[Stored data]
= = = =
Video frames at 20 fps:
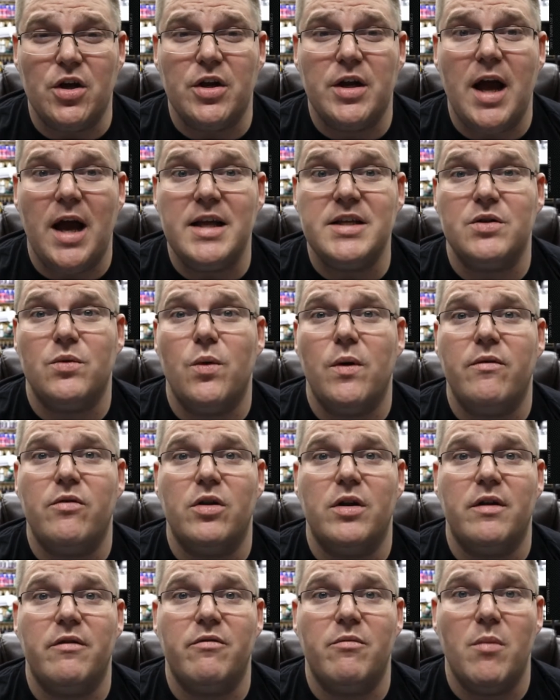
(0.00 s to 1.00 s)
guy's
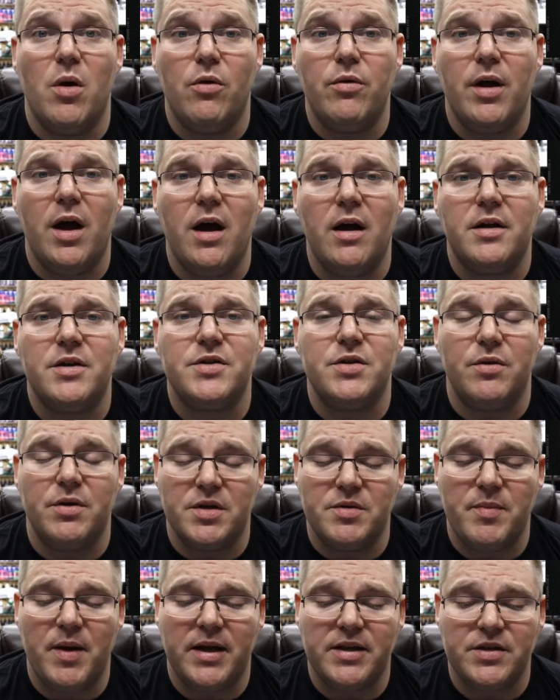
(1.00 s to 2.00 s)
equivalent of MODOK, so
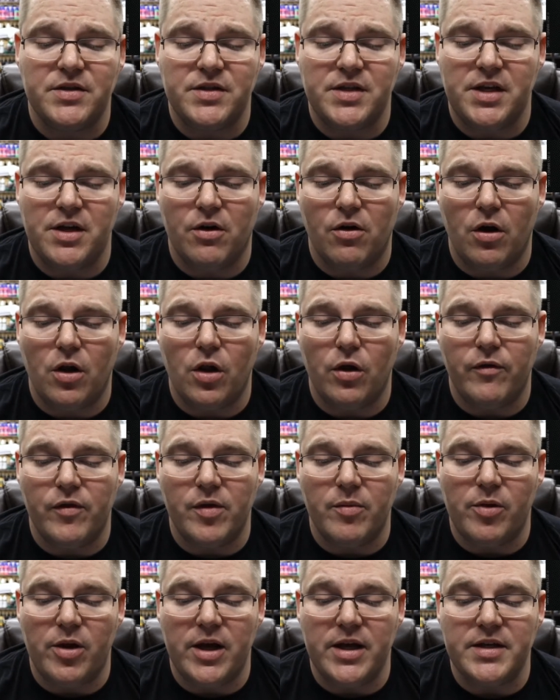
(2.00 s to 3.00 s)
expect to see her all over
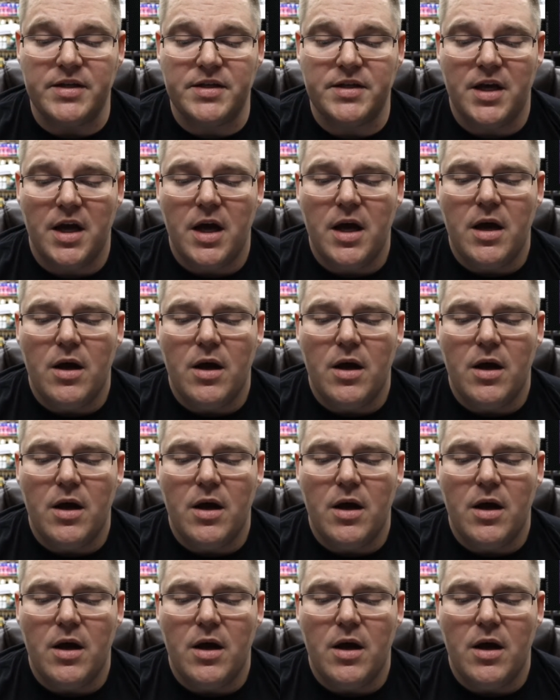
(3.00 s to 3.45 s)
the place.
= = = =
Copy each of the entries above precisely, and drop whatever pictures they hold.

Video frames at 20 fps:
(0.00 s to 1.00 s)
guy's
(1.00 s to 2.00 s)
equivalent of MODOK, so
(2.00 s to 3.00 s)
expect to see her all over
(3.00 s to 3.45 s)
the place.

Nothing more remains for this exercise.